TASK DESCRIPTION →
For the listing underneath, give the count of lines containing the string "says" and nothing further.
--- START ---
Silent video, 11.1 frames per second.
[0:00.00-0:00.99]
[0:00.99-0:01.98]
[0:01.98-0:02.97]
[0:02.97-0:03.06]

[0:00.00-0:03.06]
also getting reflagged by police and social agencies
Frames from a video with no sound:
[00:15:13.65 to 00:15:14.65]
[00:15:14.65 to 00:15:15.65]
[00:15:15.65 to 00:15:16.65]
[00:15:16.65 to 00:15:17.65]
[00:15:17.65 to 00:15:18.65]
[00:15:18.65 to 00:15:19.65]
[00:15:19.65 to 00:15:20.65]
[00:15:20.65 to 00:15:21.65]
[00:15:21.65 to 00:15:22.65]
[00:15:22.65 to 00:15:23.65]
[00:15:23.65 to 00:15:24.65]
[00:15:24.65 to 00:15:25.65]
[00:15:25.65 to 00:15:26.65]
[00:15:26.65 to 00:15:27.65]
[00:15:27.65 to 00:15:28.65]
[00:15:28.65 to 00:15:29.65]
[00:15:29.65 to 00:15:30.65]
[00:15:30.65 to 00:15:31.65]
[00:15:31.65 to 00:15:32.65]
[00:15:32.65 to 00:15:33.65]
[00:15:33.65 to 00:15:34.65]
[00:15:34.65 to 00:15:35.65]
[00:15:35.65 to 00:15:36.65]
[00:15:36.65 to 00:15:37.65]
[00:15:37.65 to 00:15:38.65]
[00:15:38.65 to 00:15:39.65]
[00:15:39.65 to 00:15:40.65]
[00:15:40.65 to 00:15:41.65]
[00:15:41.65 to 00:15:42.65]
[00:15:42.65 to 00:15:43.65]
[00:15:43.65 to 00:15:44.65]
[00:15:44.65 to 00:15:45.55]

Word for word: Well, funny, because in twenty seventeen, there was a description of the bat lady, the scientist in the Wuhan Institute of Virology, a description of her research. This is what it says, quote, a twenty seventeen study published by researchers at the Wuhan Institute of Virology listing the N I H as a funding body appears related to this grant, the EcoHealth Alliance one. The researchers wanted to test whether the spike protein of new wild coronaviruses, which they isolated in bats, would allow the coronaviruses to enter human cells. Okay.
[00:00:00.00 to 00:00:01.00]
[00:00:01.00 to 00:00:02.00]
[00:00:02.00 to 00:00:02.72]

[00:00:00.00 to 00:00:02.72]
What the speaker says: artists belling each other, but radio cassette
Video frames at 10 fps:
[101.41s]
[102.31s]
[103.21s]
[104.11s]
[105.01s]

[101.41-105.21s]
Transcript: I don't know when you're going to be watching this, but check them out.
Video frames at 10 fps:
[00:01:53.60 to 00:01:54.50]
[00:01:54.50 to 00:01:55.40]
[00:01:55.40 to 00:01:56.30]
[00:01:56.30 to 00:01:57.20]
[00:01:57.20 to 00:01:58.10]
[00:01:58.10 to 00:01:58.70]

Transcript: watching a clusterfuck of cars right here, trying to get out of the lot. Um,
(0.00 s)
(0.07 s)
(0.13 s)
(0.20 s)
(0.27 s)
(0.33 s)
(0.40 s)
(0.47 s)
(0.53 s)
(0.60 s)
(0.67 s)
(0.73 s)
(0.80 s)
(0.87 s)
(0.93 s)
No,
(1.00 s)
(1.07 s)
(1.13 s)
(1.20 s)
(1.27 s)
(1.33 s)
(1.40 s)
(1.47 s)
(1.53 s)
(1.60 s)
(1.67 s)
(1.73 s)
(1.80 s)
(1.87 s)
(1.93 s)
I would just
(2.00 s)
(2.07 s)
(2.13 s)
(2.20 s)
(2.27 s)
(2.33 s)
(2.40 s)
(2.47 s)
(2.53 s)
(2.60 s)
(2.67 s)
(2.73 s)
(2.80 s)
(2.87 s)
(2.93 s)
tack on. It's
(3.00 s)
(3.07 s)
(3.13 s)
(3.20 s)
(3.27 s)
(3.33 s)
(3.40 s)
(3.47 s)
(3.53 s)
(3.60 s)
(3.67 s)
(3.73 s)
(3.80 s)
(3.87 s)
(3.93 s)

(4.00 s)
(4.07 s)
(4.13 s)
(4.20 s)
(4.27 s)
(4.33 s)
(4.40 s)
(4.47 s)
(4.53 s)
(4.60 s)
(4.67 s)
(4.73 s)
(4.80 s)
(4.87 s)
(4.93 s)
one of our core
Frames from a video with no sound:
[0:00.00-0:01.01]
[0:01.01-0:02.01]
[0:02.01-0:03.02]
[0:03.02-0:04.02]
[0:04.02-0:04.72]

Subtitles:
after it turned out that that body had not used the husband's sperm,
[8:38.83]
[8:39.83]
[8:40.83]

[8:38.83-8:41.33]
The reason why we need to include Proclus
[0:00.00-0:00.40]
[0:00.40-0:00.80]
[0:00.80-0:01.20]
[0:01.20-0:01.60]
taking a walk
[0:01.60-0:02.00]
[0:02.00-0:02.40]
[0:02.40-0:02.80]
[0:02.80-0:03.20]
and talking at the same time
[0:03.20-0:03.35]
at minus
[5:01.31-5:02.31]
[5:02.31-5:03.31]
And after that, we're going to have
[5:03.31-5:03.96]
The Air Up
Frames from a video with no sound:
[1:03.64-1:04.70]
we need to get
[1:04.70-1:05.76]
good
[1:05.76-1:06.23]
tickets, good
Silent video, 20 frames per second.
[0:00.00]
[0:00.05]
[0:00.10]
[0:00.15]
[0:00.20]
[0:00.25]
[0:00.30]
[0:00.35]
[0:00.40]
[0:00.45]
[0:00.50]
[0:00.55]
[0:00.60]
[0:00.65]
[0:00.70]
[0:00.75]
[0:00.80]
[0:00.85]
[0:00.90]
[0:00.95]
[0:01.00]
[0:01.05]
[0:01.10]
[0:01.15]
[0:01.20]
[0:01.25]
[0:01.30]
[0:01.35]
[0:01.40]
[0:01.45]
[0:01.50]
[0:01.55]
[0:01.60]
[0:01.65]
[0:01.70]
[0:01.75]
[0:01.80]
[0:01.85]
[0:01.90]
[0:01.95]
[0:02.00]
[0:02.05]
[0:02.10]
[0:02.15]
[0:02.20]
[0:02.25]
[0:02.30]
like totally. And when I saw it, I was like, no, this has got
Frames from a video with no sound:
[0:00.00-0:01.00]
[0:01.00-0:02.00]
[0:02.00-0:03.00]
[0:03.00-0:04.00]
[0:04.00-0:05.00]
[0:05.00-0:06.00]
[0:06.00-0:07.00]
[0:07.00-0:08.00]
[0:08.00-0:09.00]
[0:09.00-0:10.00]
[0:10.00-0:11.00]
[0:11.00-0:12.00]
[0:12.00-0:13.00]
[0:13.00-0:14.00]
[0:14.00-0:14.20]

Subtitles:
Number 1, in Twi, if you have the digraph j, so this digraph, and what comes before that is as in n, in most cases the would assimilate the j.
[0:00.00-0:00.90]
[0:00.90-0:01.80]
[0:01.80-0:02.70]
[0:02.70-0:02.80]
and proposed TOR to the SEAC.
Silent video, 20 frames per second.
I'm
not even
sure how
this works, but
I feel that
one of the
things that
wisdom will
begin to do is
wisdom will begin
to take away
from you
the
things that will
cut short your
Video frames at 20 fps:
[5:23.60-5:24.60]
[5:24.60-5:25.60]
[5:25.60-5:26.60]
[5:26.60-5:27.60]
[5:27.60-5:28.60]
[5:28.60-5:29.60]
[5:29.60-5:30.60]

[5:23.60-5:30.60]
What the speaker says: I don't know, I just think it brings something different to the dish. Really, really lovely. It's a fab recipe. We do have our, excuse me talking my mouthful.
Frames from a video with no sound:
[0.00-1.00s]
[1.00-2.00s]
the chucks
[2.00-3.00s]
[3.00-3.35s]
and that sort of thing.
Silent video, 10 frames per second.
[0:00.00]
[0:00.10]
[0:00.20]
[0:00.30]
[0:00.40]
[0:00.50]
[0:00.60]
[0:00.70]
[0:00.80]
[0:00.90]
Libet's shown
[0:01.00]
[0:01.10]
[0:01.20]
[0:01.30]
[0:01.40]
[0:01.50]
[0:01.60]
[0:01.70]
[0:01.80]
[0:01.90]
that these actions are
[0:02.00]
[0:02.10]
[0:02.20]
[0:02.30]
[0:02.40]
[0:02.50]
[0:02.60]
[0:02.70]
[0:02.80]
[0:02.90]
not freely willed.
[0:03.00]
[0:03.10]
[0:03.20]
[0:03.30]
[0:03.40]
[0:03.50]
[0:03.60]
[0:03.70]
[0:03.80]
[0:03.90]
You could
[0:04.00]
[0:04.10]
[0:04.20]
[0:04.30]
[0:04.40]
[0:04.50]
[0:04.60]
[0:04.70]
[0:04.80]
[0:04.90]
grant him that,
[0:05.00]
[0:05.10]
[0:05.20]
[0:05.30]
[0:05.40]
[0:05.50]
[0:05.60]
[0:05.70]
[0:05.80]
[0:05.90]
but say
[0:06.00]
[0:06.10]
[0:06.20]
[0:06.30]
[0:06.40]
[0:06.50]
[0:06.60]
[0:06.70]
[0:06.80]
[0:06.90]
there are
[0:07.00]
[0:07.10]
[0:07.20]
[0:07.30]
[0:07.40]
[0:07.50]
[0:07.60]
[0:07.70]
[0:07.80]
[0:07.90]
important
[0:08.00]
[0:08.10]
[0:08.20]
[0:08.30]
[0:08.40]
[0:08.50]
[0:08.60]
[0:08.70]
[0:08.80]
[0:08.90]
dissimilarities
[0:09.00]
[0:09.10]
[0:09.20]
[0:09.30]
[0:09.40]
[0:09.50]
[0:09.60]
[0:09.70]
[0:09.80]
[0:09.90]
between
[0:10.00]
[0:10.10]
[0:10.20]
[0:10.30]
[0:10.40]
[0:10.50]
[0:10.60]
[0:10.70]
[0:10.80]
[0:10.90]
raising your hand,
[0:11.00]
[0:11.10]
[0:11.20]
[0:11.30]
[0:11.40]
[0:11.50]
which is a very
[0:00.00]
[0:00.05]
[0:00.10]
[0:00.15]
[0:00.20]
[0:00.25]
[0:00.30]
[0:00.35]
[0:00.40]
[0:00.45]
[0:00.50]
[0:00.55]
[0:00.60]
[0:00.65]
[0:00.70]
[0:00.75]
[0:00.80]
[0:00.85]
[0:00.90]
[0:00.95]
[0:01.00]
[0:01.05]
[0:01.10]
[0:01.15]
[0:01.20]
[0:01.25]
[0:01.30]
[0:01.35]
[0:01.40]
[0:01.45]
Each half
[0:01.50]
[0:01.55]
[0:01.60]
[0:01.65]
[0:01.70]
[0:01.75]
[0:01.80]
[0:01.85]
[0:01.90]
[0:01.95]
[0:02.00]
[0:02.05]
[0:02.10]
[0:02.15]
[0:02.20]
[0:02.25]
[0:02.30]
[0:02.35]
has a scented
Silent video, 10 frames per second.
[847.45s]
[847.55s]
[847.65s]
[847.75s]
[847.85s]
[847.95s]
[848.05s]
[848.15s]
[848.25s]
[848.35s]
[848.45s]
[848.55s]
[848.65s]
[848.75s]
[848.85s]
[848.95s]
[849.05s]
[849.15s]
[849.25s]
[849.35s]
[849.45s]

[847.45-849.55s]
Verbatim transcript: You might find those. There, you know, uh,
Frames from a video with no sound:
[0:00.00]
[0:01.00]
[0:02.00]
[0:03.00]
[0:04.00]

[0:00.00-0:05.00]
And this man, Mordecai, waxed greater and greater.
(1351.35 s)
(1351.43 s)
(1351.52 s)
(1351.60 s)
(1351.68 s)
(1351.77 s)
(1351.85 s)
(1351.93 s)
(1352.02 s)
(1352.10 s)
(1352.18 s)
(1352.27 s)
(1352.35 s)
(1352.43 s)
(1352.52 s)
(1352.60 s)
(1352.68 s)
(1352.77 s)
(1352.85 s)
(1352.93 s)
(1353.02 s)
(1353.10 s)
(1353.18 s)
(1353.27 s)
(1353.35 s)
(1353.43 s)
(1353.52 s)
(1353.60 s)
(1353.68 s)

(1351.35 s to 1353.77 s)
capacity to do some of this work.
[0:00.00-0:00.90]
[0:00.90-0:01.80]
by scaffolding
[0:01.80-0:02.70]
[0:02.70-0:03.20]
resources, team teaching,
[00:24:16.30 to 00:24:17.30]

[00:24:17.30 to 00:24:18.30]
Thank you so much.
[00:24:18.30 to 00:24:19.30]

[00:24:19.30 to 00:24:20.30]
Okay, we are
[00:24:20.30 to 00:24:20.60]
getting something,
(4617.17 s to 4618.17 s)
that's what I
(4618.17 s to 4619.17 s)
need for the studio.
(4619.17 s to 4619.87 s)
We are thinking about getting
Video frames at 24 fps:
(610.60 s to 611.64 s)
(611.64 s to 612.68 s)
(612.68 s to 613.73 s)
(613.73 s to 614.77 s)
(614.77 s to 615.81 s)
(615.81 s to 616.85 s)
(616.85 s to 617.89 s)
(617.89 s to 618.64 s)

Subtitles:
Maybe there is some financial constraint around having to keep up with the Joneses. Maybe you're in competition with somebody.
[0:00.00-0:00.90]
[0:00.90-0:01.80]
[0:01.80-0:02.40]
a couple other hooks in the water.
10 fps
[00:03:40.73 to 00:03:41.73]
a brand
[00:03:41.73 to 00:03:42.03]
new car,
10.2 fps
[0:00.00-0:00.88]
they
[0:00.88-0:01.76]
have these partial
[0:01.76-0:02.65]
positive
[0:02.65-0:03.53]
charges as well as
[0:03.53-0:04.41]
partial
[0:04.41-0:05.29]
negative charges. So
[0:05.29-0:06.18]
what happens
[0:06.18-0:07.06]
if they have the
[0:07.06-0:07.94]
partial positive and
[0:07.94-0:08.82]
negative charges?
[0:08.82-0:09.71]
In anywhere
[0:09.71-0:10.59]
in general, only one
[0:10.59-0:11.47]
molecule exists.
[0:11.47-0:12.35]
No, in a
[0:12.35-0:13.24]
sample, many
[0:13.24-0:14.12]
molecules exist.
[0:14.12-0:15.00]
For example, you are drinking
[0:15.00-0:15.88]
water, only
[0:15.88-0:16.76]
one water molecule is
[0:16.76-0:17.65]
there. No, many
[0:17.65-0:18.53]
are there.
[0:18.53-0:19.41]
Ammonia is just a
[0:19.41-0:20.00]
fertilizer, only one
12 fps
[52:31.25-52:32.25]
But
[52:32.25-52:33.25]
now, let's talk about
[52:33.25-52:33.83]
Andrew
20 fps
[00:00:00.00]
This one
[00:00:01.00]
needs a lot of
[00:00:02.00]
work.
--- END ---
TASK SOLUTION →
3